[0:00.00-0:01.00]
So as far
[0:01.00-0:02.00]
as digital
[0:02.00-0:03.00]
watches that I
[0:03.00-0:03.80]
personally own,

(EXERCISE INSTRUCTIONS) What you write must match the records above line for line.

(WRITTEN REPLY)
[0:00.00-0:01.00]
So as far
[0:01.00-0:02.00]
as digital
[0:02.00-0:03.00]
watches that I
[0:03.00-0:03.80]
personally own,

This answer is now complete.